"All programming is an exercise in caching." - Terje Mathisen
This document covers different details of web application level caching. That is, caching data within a mod_perl process or between mod_perl processes. It does not cover proxy/caching server details, browser caching, etc
Just about everything to do with getting performance out of computers has to do with caching. Even below your application layer, we have the basic hardware layers of:
When we consider the web, there's many, many layers:
What we're dealing with here is data caching within a mod_perl process or between several mod_perl processes. Even then, we can consider several types of caching:
In each case, the general aim is reduce the amount of time required to perform an operation by using more memory or disk space to store the previously calculated result.
There are two main ways to develop a web server (though hybrids are possible):
In a multi-process system, a number of individual processes are forked, each of which randomly handles any new incoming request. In a multi-threaded system, there is one process, but it has an internal set of threads, each of which handles a new incoming request. Basically you can summarise the differences as follows:
Since each process is completely isolated, if any process crashes, no other processes are affected. A new process can be spawned to take the place of the crashed process. Some people might regard this 'robustness' as a false one, because it basically you're hiding programming errors and problems that should really be fixed. On the other hand, other people might use the 90/10 rule to say that if a process crashes once a day, it's not worth the possible 1000's of hours of effort that might be required to track down the one bug. Of course all this depends also on the stability of the OS you use, but generally most Server OS's are extremely stable these days.
One other advantage of multi-process is that each process is limitable. You can control system resources on a process by process basis, if one process ends up using too much memory, too much CPU, etc, it can be killed automatically, but again, no other processes are affected
Since multiple threads run within each process space, if one thread crashes, or overwrites memory, the entire process and web-server can crash. You also have to be careful about race conditions with threads writing data over each other. Some of these issues are particularly hard in C/C++, but much less so in a language like Java which has much better support for threads and synchronisation, and also stops the ability of threads to 'crash' (throws catch-able exceptions instead). Of course this depends on the stability of your Java environment, something more people might question.
Generally it's harder/impossible to have per-thread limits similar to the ones described above for processes.

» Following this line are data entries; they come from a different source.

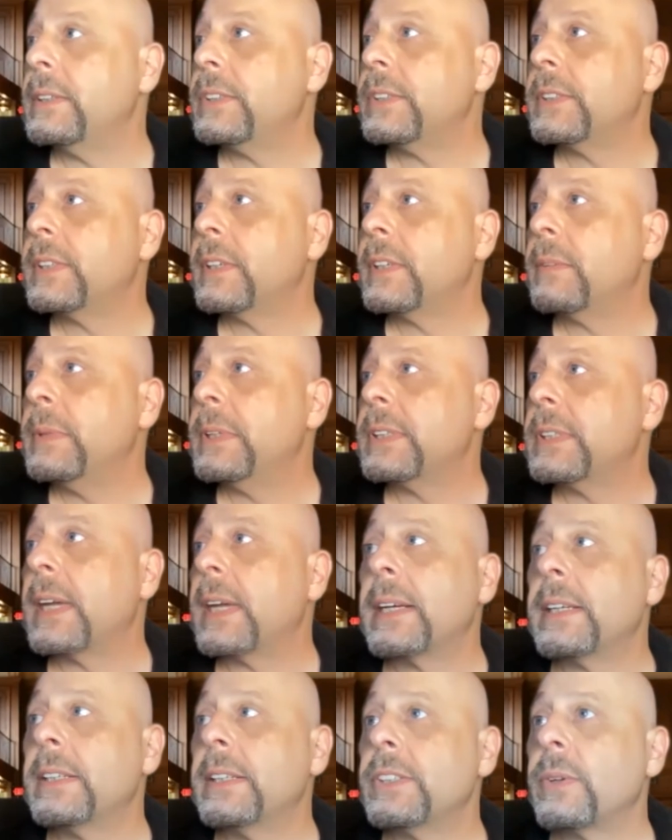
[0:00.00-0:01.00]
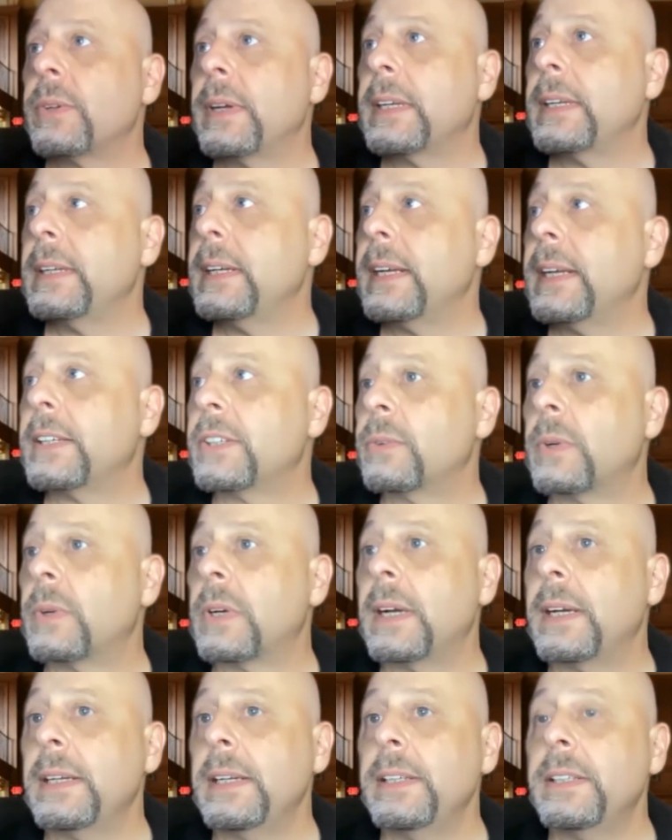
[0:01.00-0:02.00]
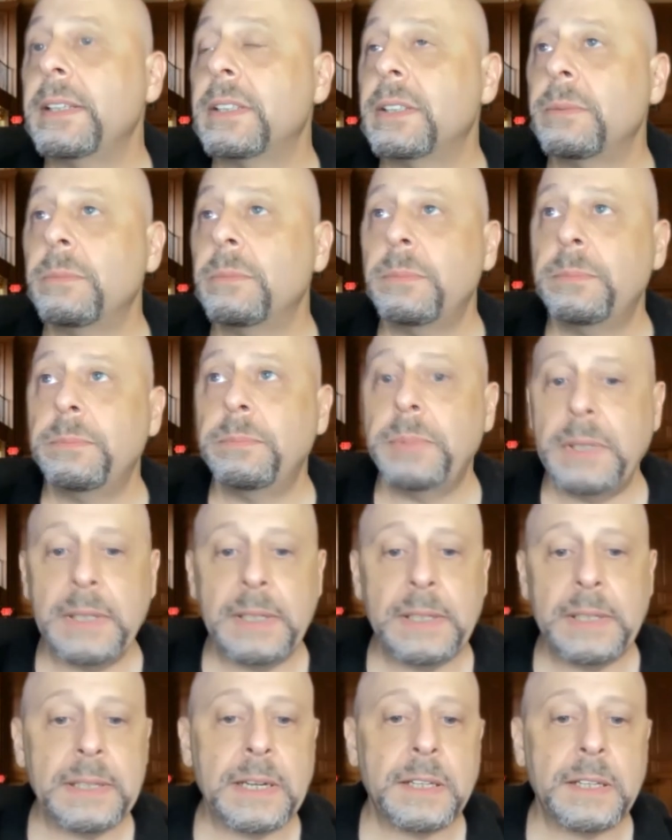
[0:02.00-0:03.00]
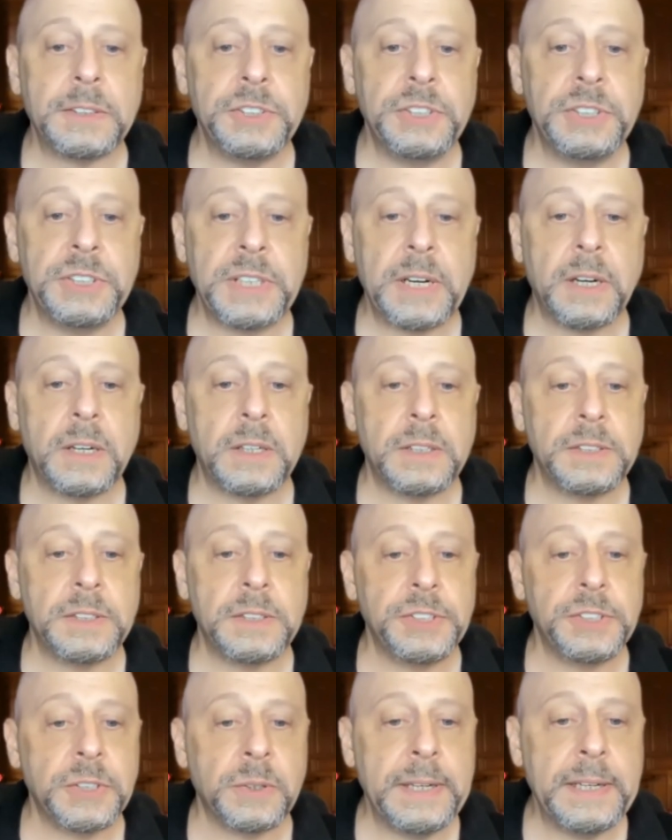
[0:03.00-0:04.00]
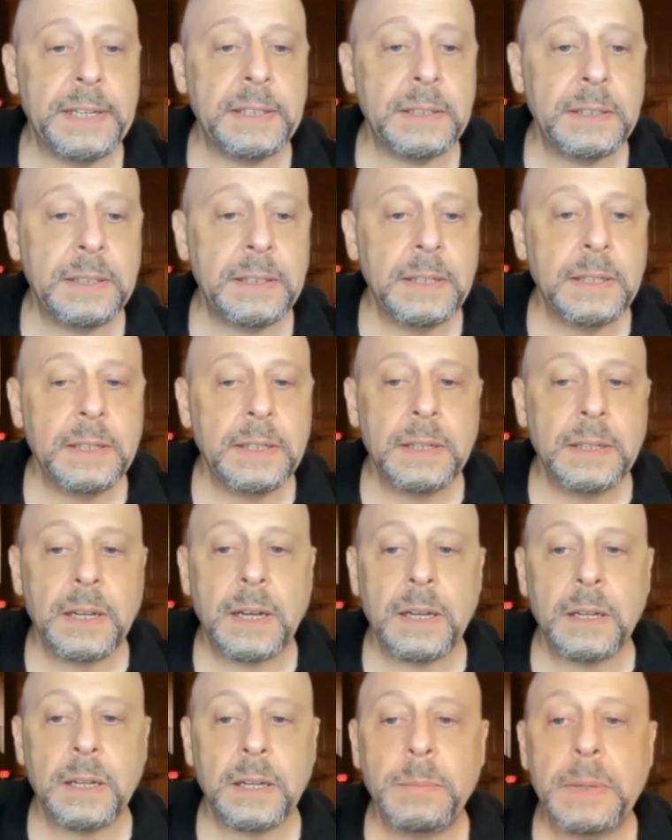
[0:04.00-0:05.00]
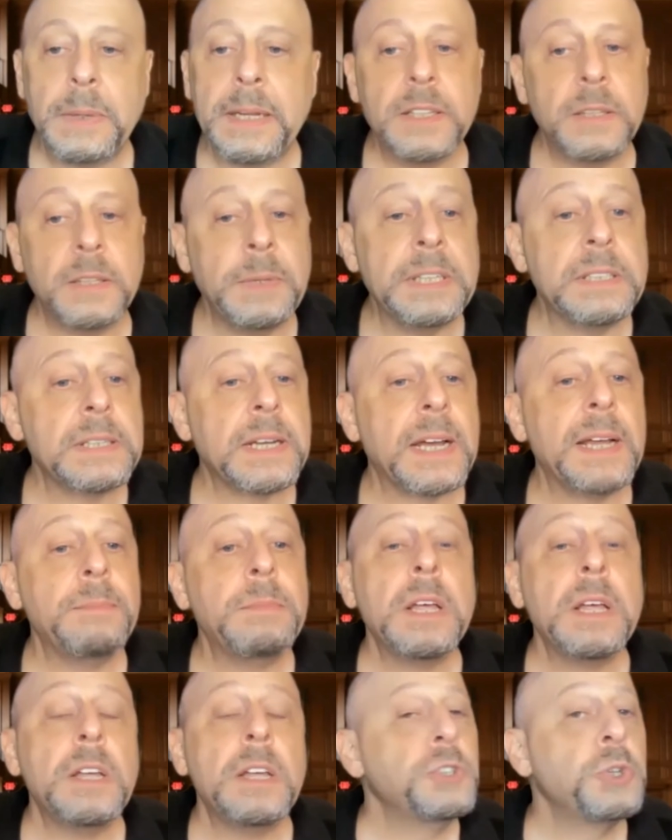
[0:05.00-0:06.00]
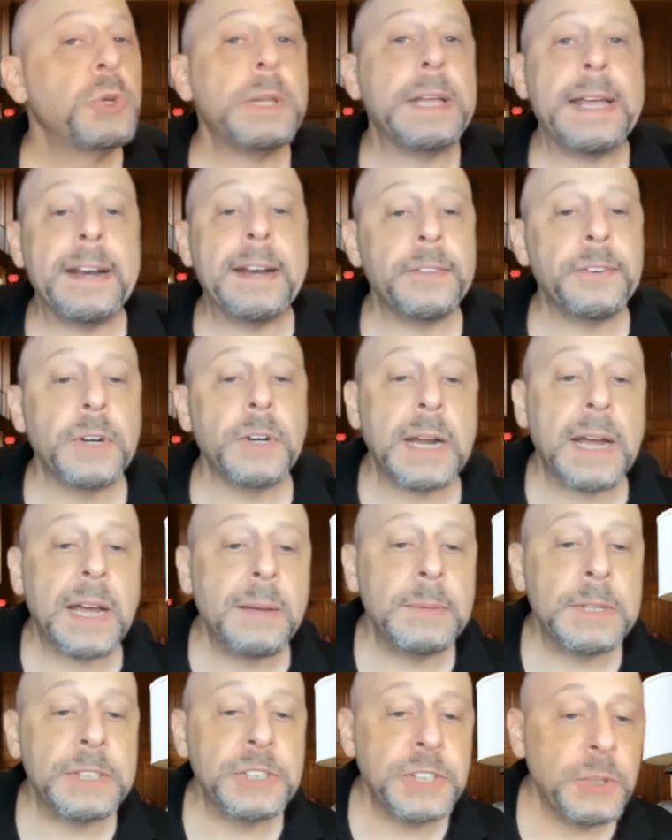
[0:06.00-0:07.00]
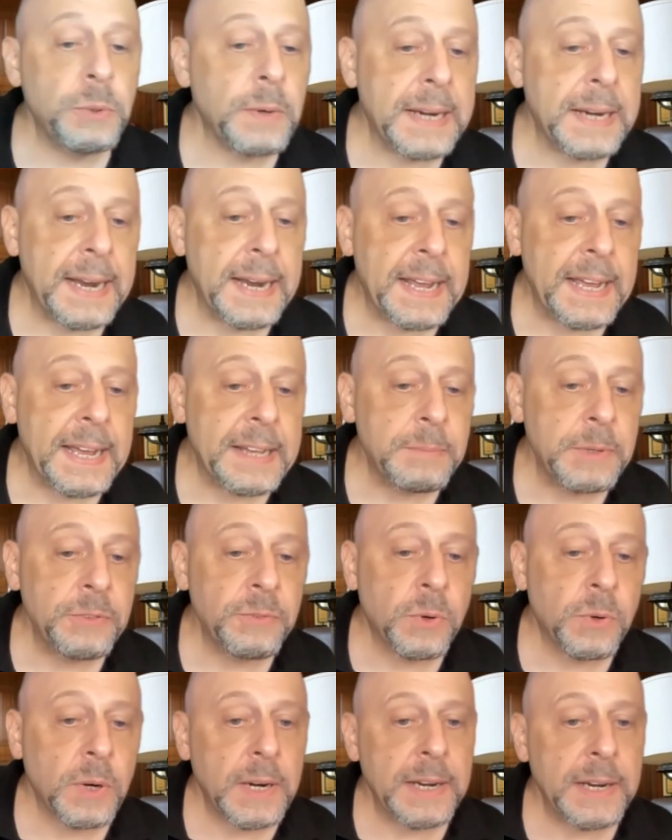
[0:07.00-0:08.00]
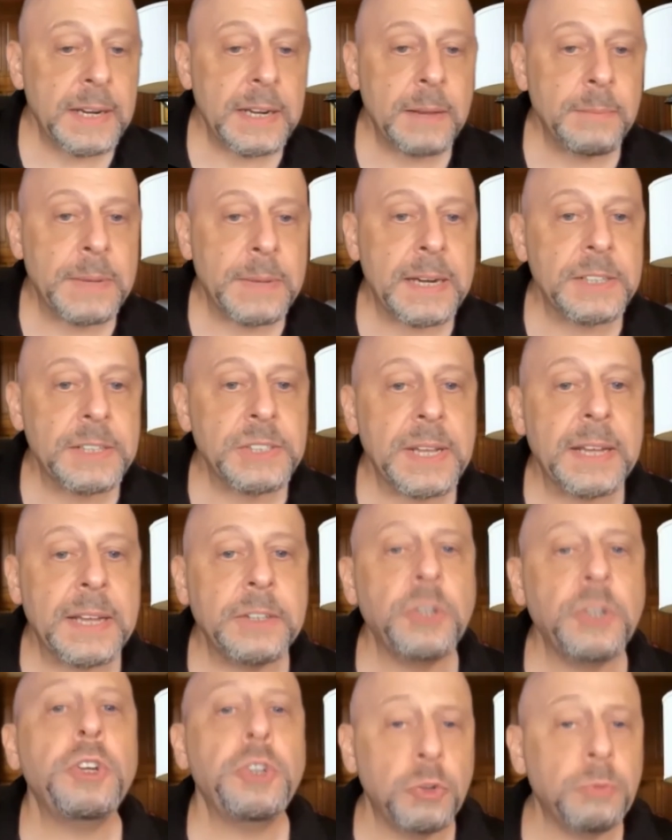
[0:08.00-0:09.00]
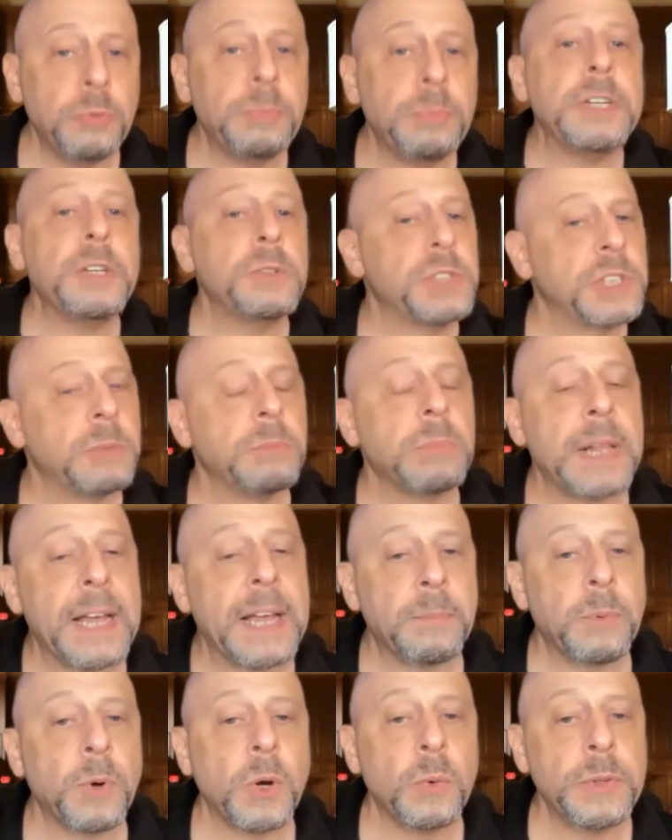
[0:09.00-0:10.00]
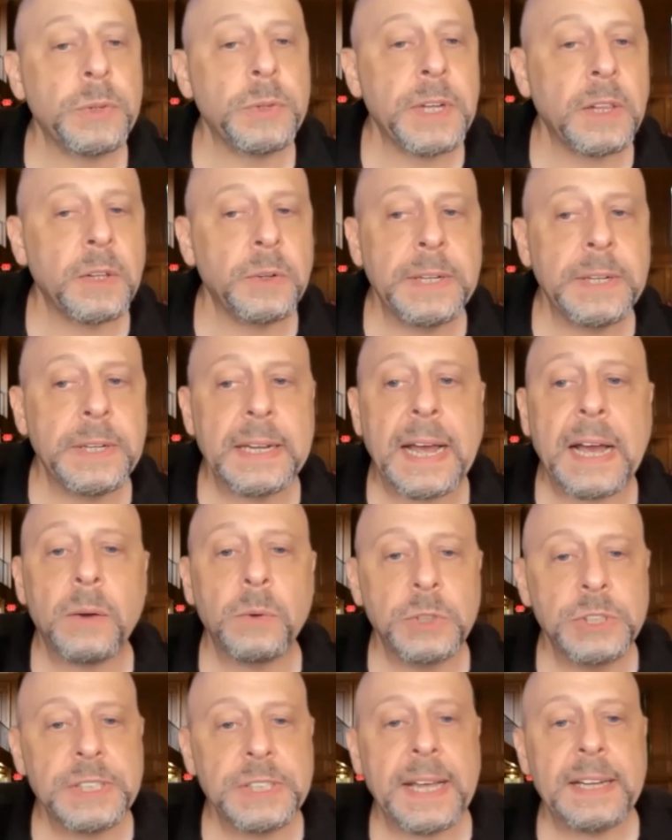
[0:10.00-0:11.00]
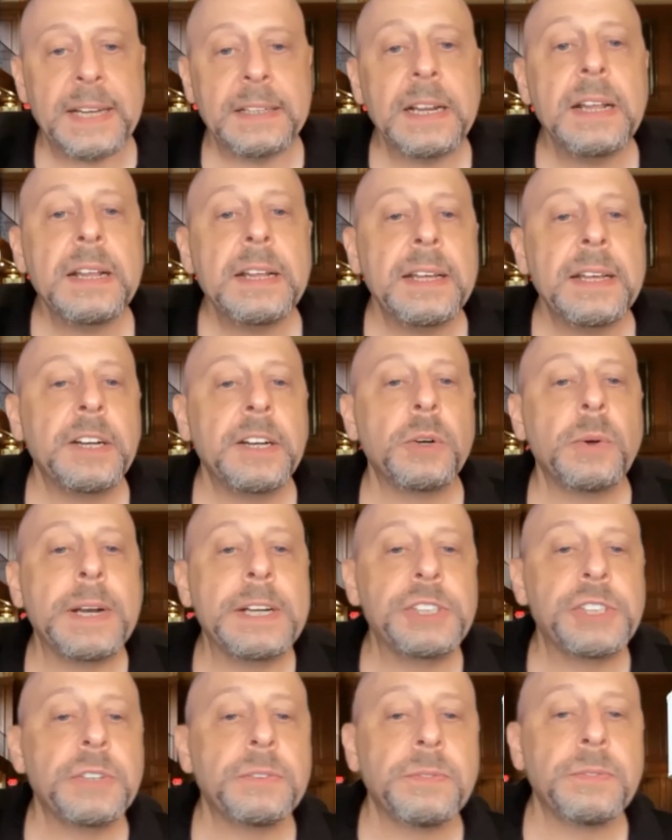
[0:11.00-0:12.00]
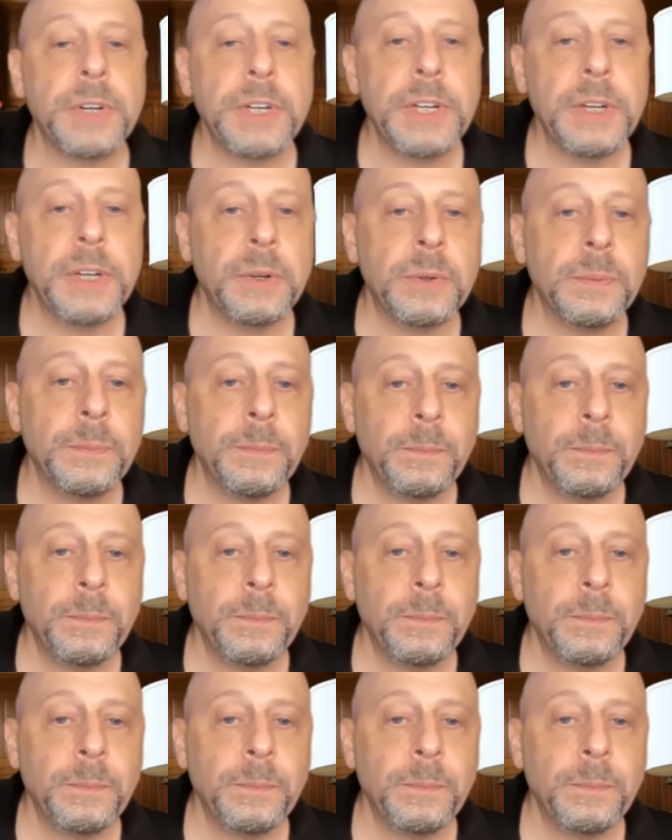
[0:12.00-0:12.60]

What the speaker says: Just give me a second so I can get to where I need to be, and I'll share a screen. In the meantime, Julie, any other comments that you want to add before I manage that? You've been using Blackboard with Yellowdig. How is that integration for you?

Since each process is isolated, no data, open files, sockets, etc are shared implicitly (except read-only pre-forked data, see way below) To share any data, you have explicit code the sharing in some may. Possible solutions include: sockets, streams, files, shared memory, memory mapped files, etc. Each each case, you also have to provide some locking mechanism to ensure that two processes don't try and write to the same shared area at once.
Since each thread runs within the same process, all data, open files, sockets, etc are shared implicitly. You do still have to provide some locking mechanism to ensure that two threads don't try and write to the same shared area/item at once. Generally intra-process locking methods are faster than extra-process locking methods.

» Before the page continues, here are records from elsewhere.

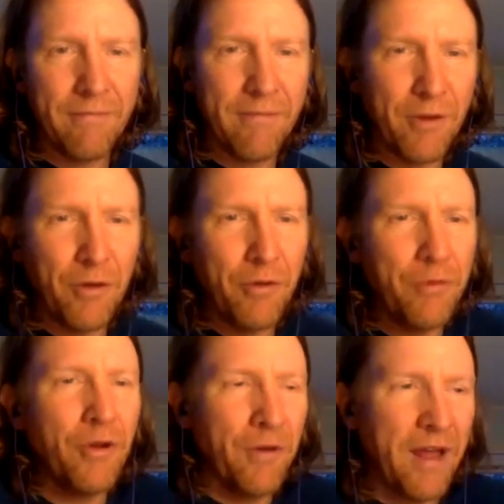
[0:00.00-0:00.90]
who
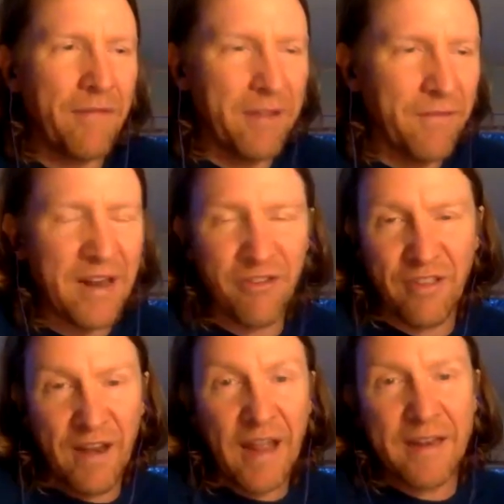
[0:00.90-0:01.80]
don't have the advantage
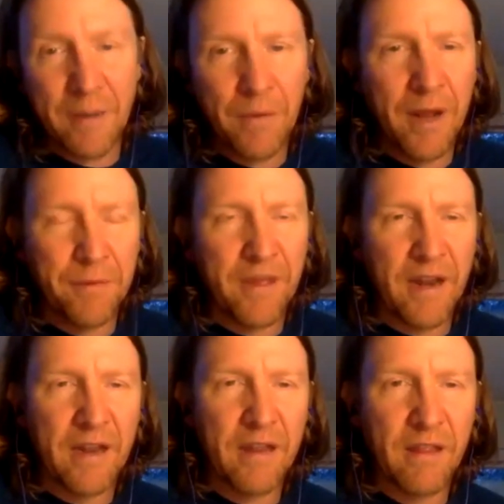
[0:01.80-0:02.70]
that I did when I was
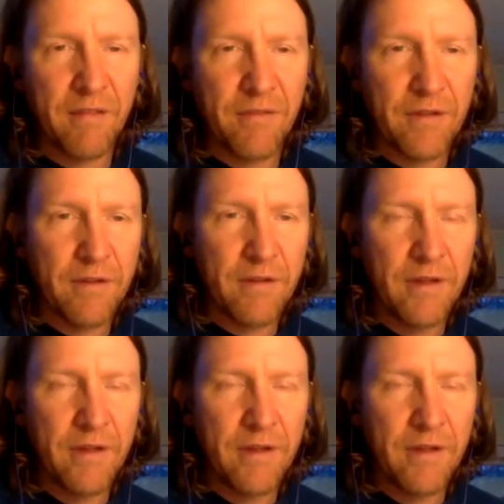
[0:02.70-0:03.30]
getting into this field.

Depending on your OS, the difference between swapping process contexts and swapping thread contexts might be a little, or it might be a lot. In general (though I don't have evidence on how true this is), Windows is much quicker at thread swaps than process swaps, while for Linux, threads and processes are basically the same thing.
However even below this, there is another issue. Basically all processors have a TLB which maps virtual process addresses to physical addresses. However the virtual to physical mapping is different for each process. Thus, when there is a process switch, the TLB must be flushed. For a multi-threaded program, this is not required on a thread swap because all threads have the same virtual to physical mapping. This can be an issue on a heavily loaded server which has to swap processes/threads a lot.
As indicated above, because of the difference in amount of data shared, this can have a big performance implication on how your application is coded. Generally, if lots of sharing is required, multi-threading will be a considerable win over multi-process.
Given the above discussion, Apache 1.x uses a traditional multi-process model to handle web requests (except on Windows). Apache 2.0 will have a variable hybrid model that allows multi-thread, multi-process or some in-between combination.
For the moment, this discussion concerns multi-process caching.
As discussed above, caching involves saving the result of a complex calculation/slow query/etc based on the assumption that another web request will soon require the results of that query. Here's a really basic example of what we might do:
use vars qw(%Cache); sub GetSlowQuery { return $Cache{SlowQuery} ||= $dbh->selectall_arrayref('select slow_query_view'); }
Which basically runs the query once, and saves the result in the %Cache hash. If we call GetSlowQuery again, it will retrieve the result from the hash rather than running the query again.
A couple of important points to note:
Lets say now that we have some module that allows you to store data in some shared memory. We would rewrite the above code to be:
use Cache::SharedMemory; use vars qw(%Cache); tie %Cache, 'Cache::SharedMemory'; sub GetSlowQuery { return $Cache{SlowQuery} ||= $dbh->selectall_arrayref('select slow_query_view'); }
In this case, the Cache::SharedMemory does some magic to make the %Cache hash look like a hash, but internally it uses shared memory (locked as appropriate).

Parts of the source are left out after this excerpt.